Records for processing:

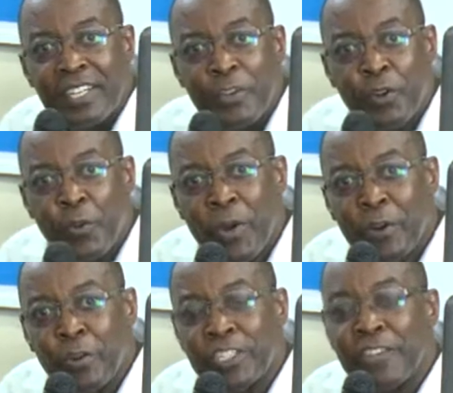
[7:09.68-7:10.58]
you know, you
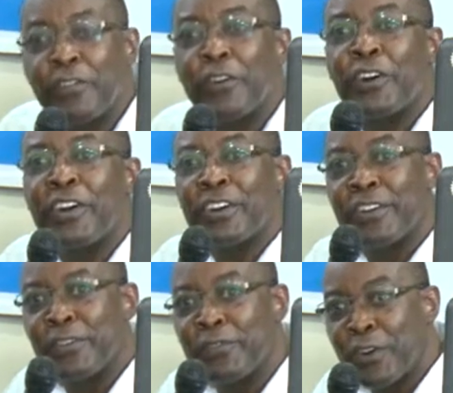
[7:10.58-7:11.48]
cannot save for
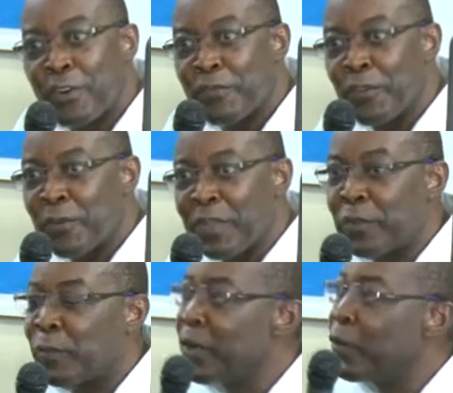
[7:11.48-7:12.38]

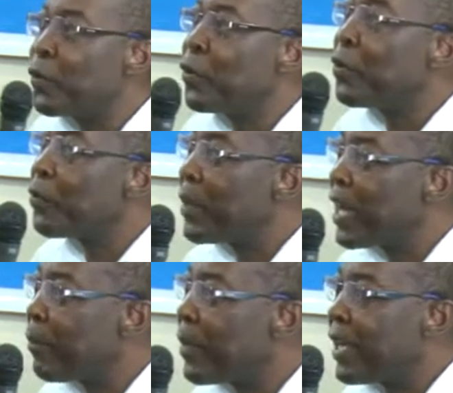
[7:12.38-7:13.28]
that when you
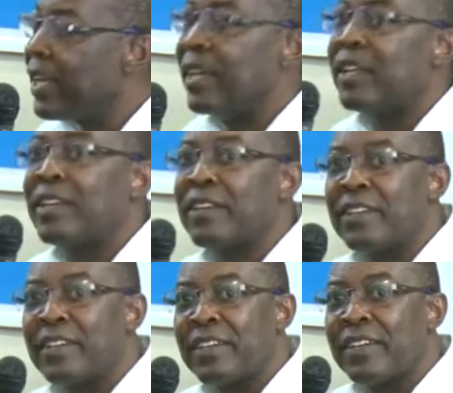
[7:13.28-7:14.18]
become ill,
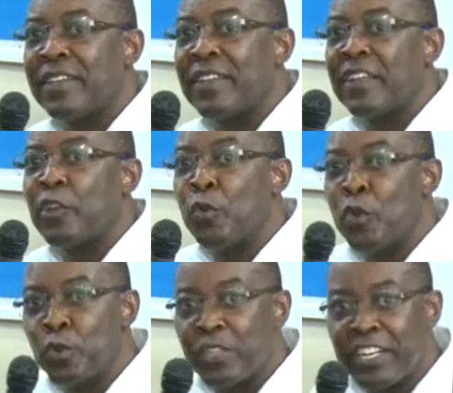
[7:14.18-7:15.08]
then you'll
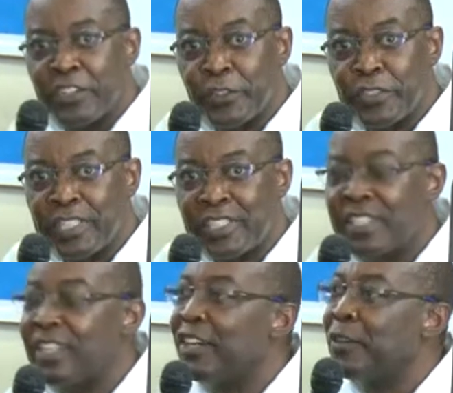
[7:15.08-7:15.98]
use that resources,
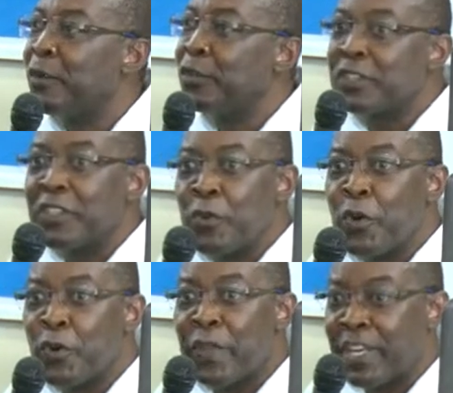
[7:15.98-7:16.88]
because you
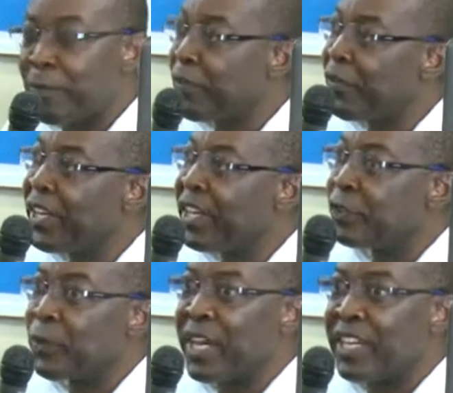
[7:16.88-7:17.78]
don't know the type of
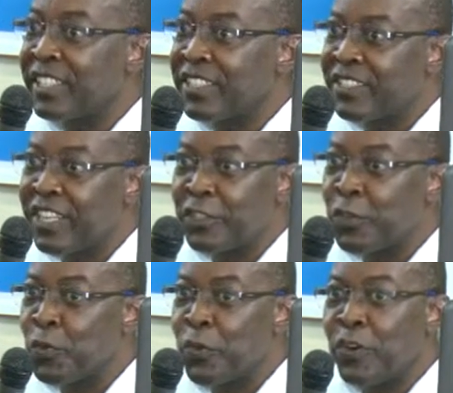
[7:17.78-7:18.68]
illness. When cancer strikes
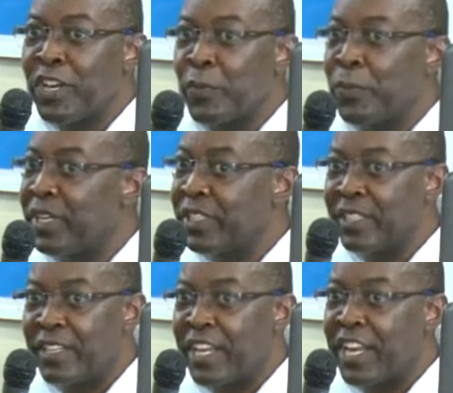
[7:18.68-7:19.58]
you, you will not accumulate
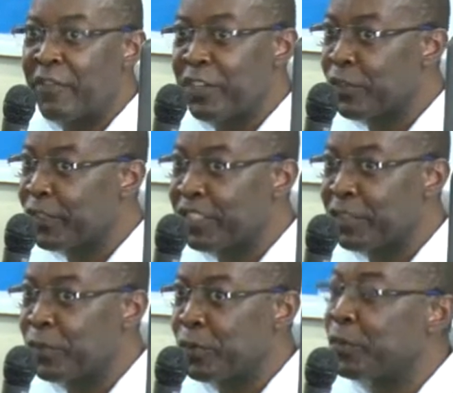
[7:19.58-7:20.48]
enough
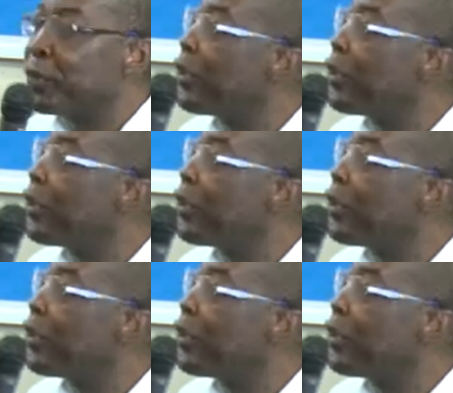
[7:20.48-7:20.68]
resources to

What you have to do: Beginning with the line that contains "[7:14.18-7:15.08]", output every line down to the last line of the entries above exactly as written, apart from the pictures.

Answer to this exercise:
[7:14.18-7:15.08]
then you'll
[7:15.08-7:15.98]
use that resources,
[7:15.98-7:16.88]
because you
[7:16.88-7:17.78]
don't know the type of
[7:17.78-7:18.68]
illness. When cancer strikes
[7:18.68-7:19.58]
you, you will not accumulate
[7:19.58-7:20.48]
enough
[7:20.48-7:20.68]
resources to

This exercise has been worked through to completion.